AstraZeneca says the European Commission has approved a new formulation of its once-weekly diabetes drug Bydureon.
According to the firm, Bydureon BCise (exenatide extended release) is an improved single-dose, pre-filled pen device that requires no titration.
It is approved for use in combination with other glucose-lowering medicines, including basal insulin, to help improve glycaemic control in adults with type-2 diabetes whose blood sugar levels are inadequately controlled by other glucose-lowering medicines together with diet and exercise.
In the DURATION-NEO-1 trial, once-weekly Bydureon BCise showed an HbA1c reduction of 1.4% versus 1.0% for twice-daily Byetta (exenatide) injection at 28 weeks (baseline HbA1c 8.5% and 8.4%, respectively).
Bydureon BCise also demonstrated a mean weight reduction of -1.5 Kg as monotherapy vs. -1.9 Kg (baseline was 97 Kg) when combined with certain oral antidiabetic medicines.

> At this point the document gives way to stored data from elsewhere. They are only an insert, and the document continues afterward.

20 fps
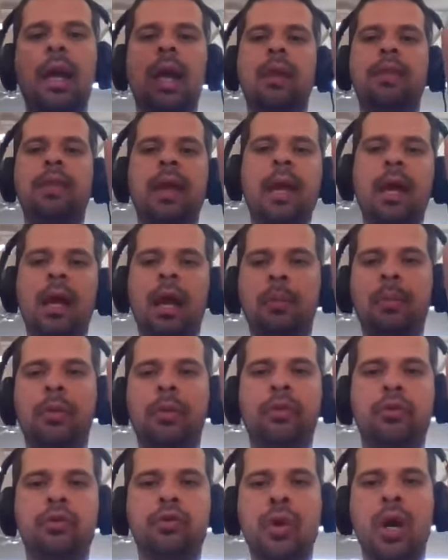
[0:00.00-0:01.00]
and the
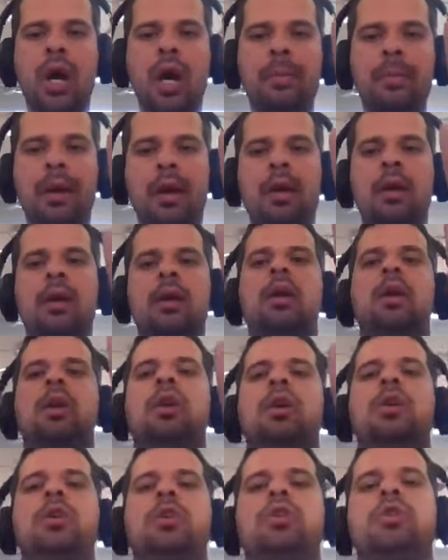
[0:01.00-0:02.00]
elements of drama
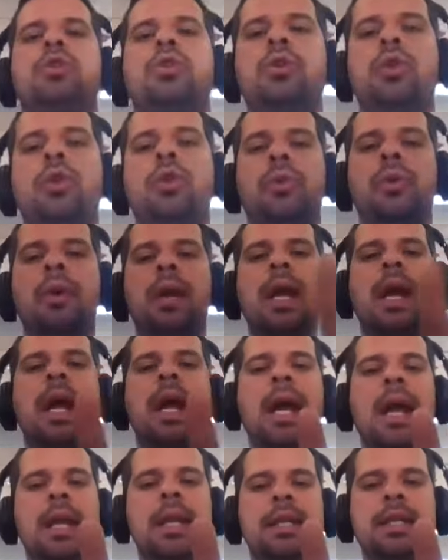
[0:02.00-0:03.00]
to
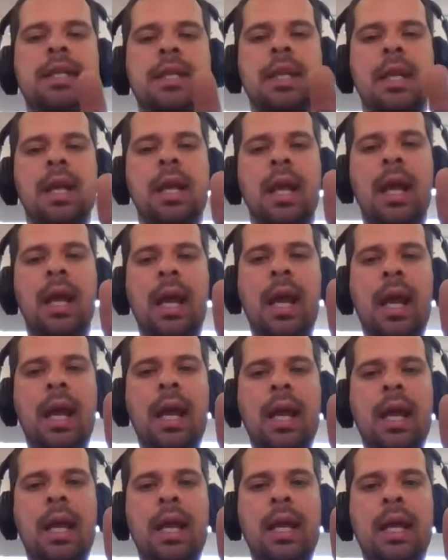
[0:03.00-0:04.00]
create
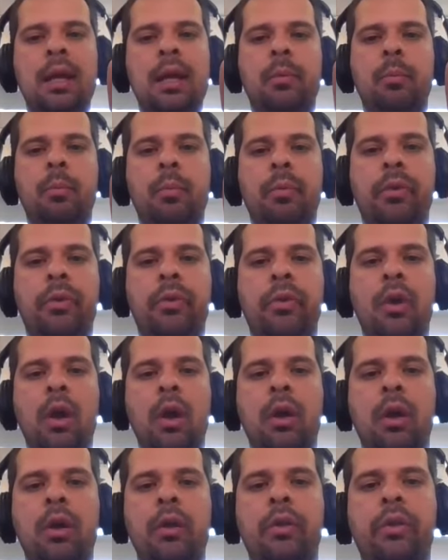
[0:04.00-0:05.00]
a
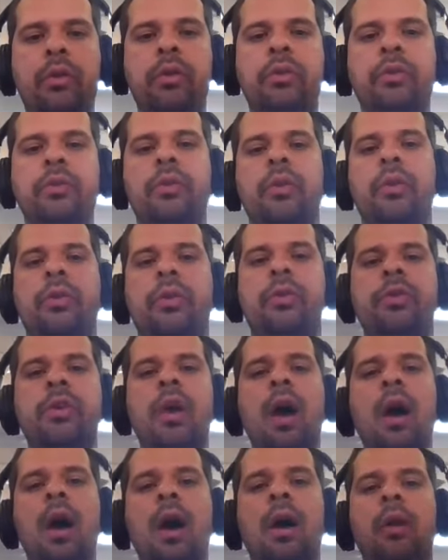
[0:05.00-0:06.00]

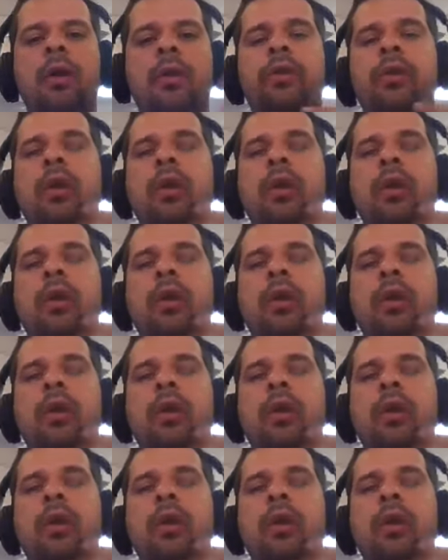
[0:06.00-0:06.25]
circus-style,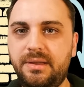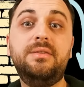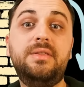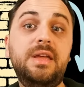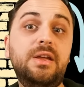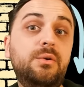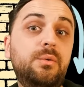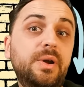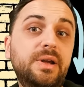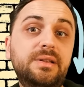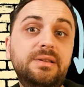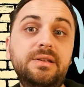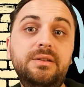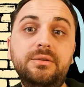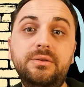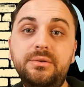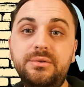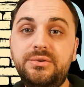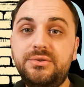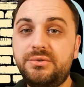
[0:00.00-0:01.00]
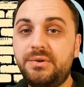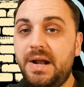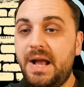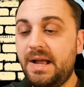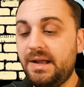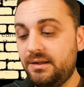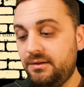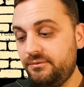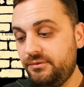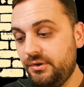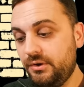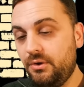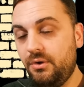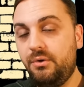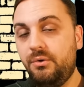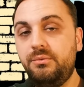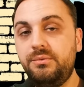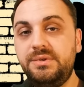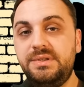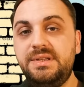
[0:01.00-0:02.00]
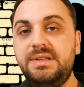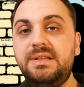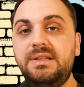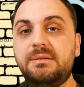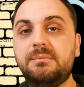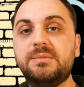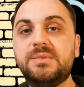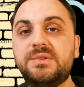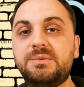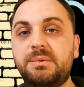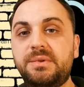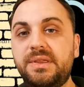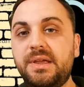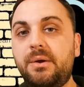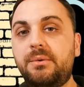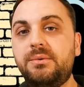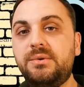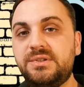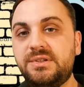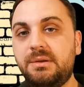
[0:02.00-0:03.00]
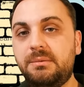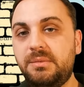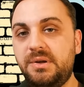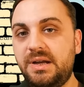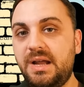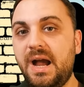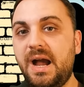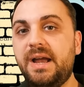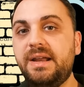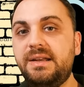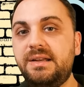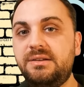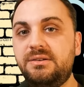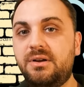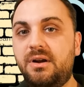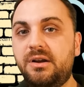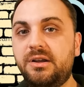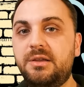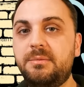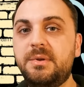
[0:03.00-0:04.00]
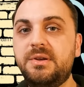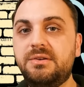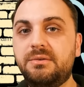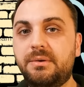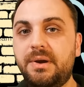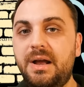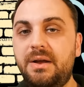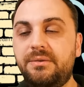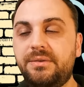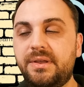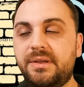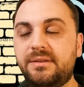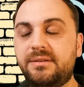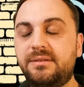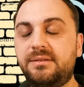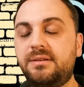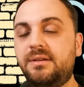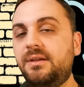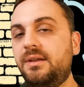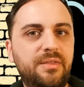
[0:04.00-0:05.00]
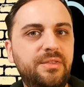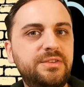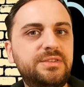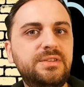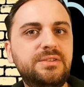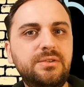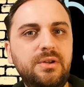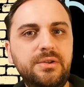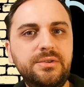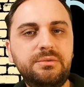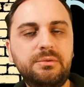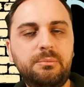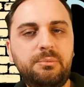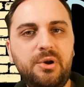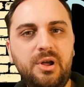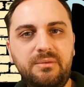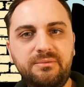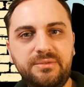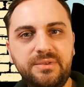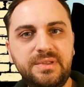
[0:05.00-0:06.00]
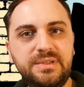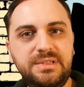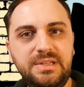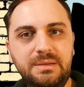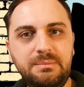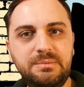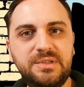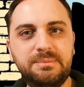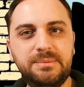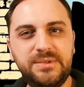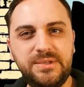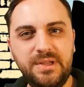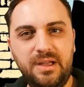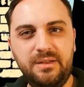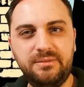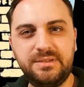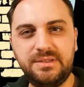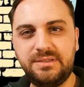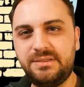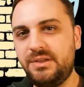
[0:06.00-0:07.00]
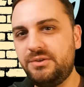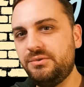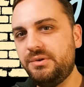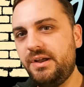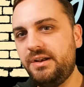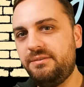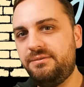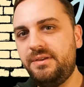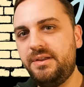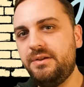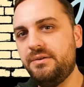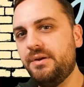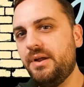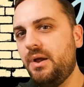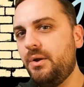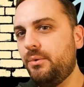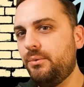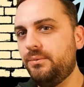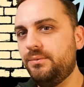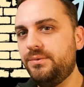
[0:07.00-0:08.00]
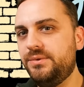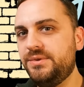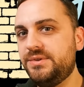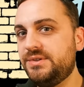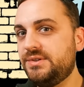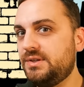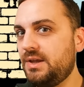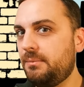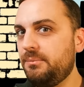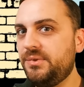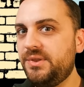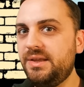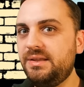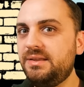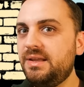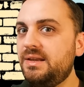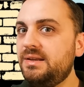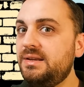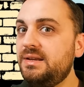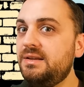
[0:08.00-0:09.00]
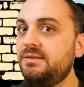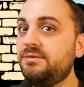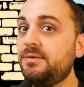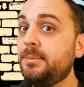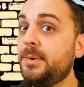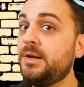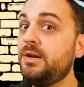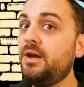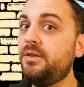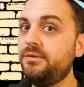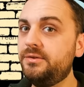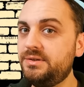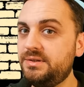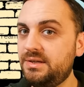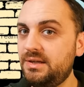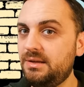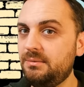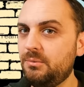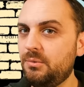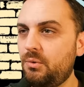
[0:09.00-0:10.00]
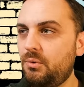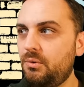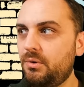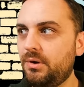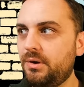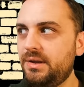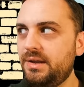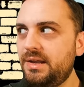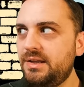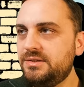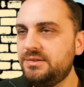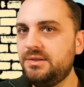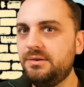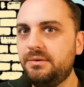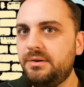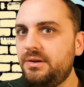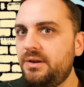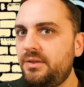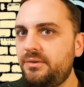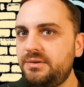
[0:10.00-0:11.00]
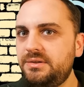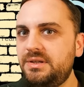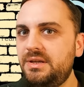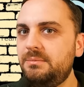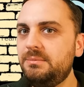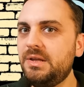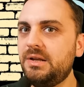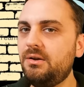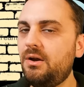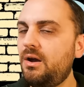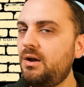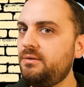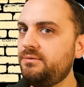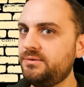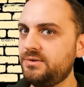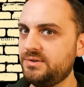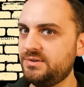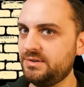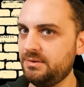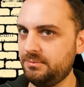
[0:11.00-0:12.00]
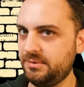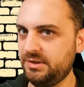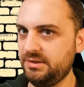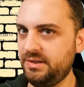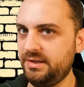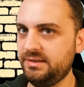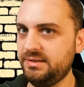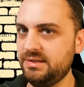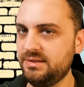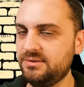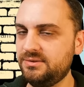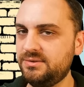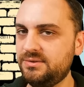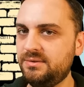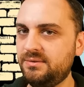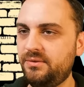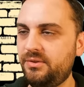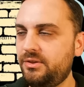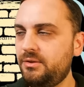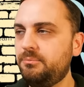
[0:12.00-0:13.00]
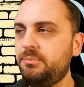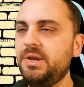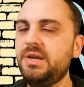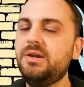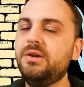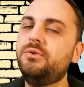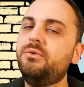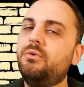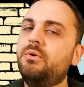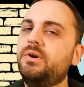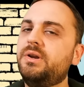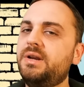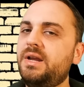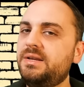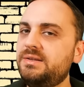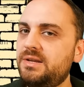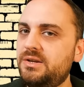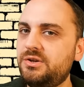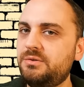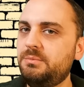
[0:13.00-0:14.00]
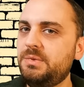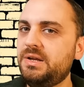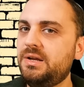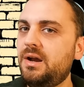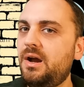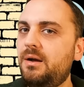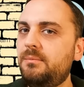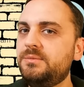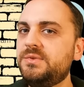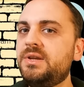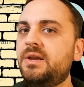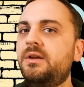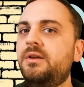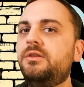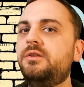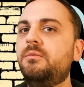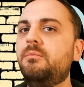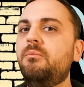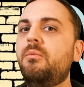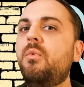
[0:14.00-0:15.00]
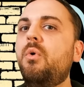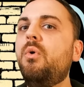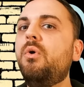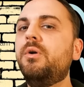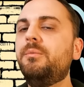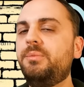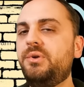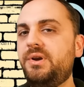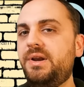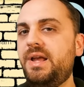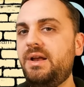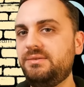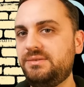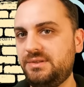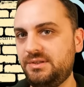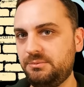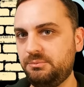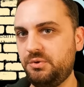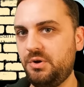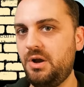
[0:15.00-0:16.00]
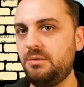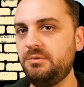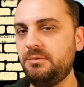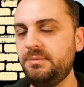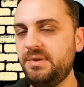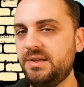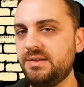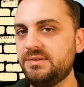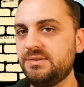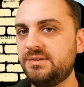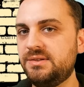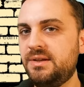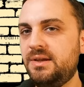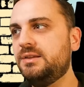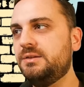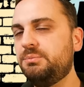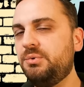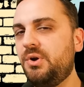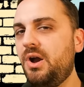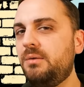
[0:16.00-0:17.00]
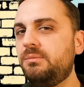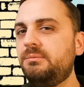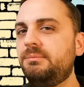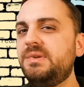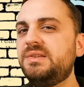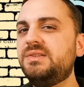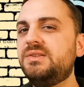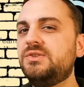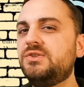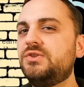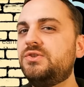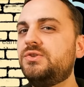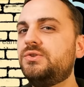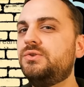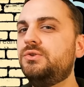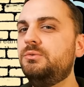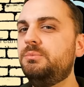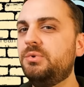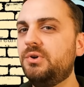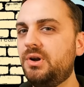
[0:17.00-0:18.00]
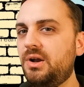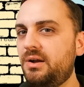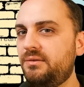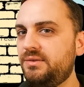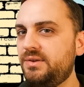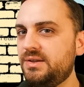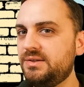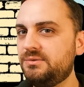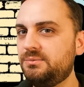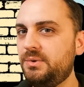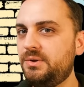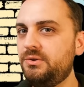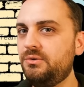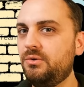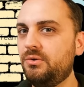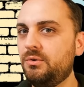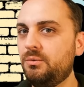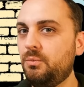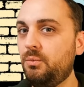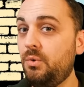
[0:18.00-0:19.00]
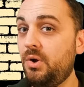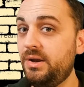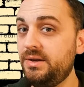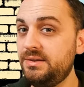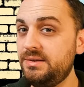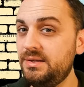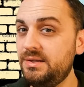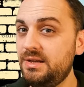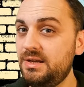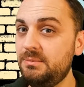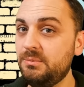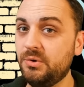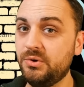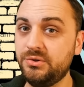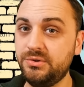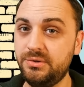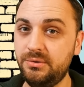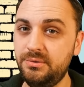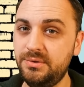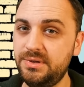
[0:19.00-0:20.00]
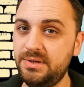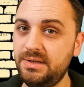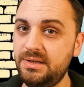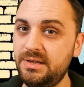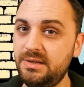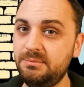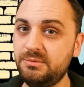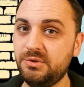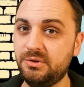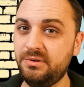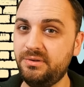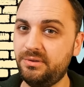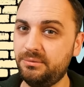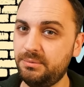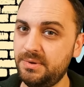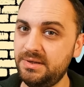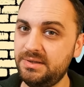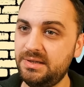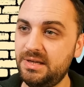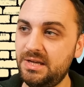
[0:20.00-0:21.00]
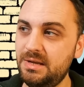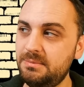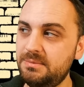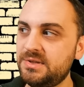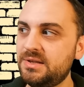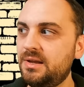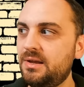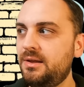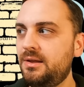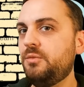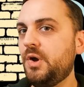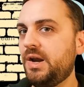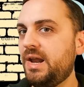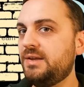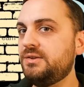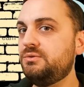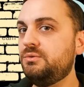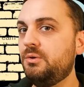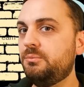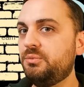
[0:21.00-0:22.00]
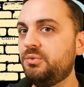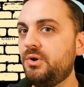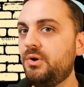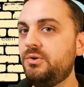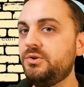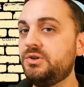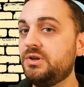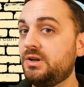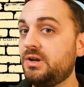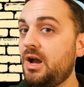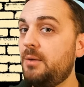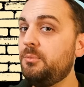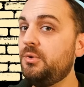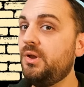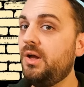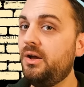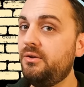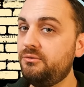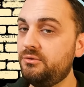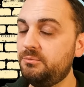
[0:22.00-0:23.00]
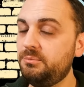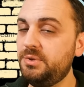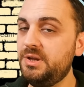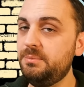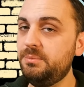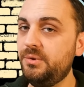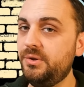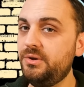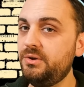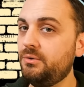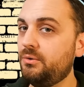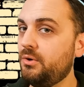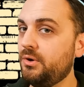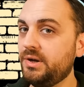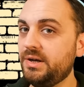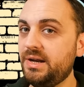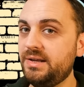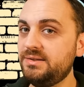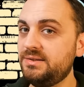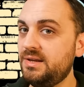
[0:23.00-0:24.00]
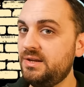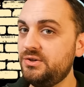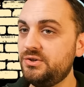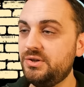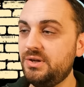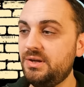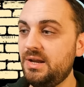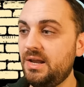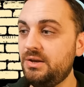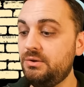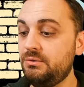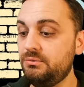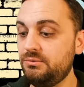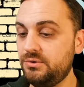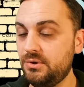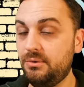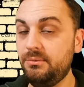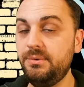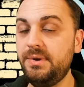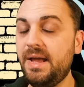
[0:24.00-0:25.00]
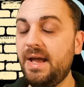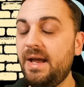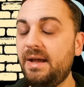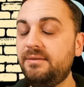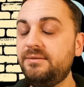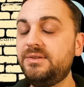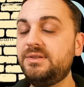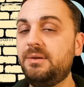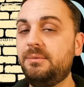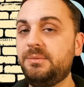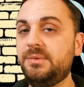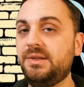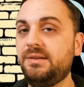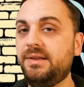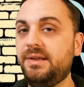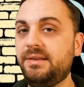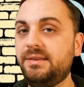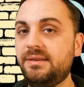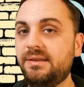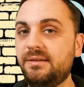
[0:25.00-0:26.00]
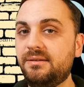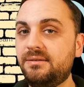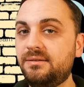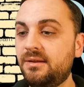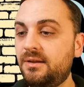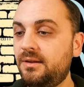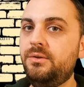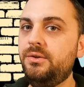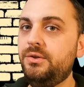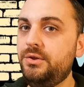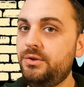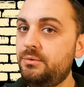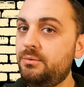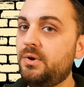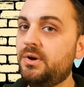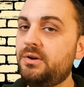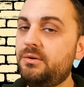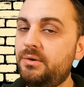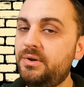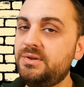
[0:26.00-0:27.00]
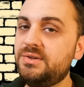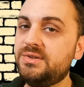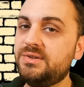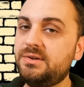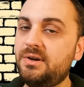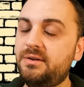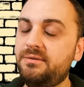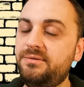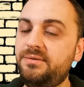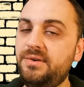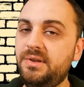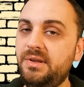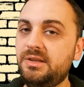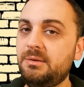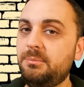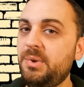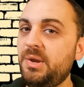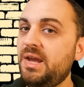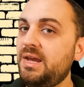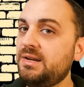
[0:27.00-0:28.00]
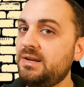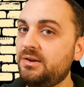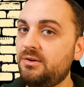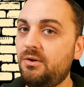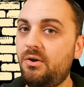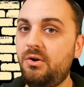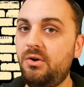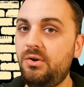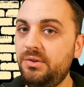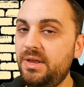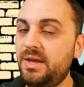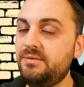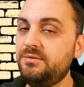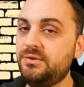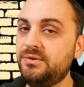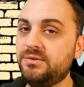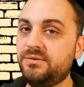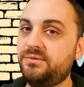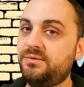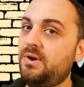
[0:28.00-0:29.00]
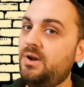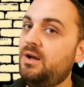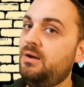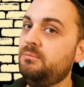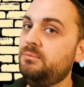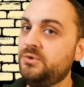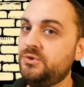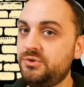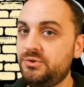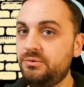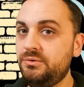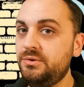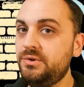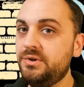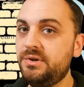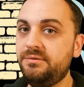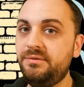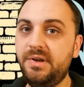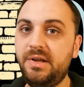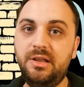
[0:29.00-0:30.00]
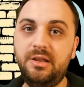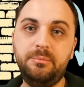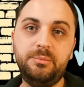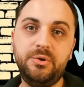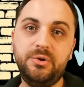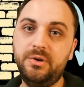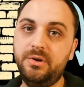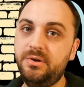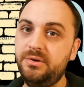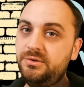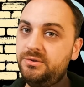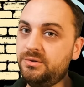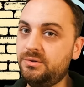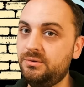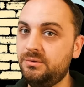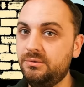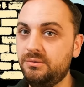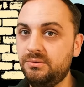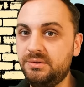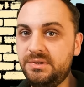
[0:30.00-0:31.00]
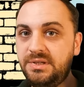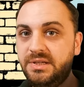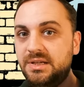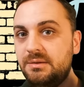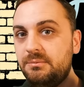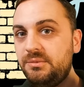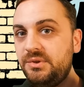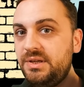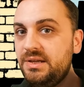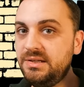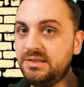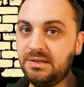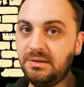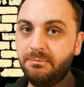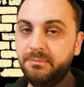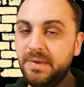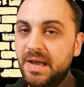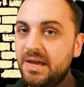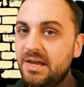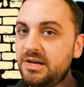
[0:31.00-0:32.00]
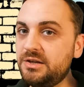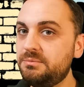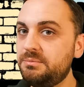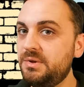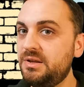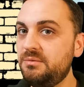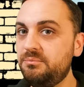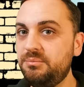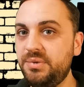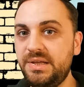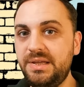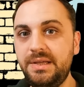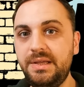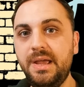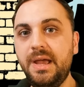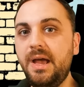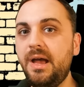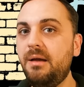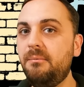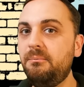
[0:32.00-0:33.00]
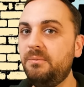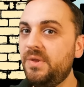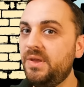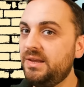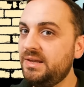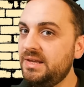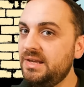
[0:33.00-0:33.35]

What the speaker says: They quickly lose track of their own teams without some guiding document around this. And this is also a problem for the teams themselves as they try to figure out something they need from another team, or is there another team that offers something like this? And the bigger your organization becomes, the more pronounced this problem is. This problem isn't super obvious when you're 1 team or 2 teams or 3 teams, but as you approach a couple hundred people in your organization and you don't have something like this, you are going to start feeling the pain at all levels from junior developer to team lead to management, PM,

“Building on the already well-established efficacy and safety profile of once-weekly Bydureon, today’s approval of Bydureon BCise will enable us to offer an additional treatment option for patients with type-2 diabetes whose blood sugar levels are inadequately controlled by other glucose-lowering medicines together with diet and exercise,” said Elisabeth Björk, head of Cardiovascular, Renal and Metabolism, Global Medicines Development at AZ.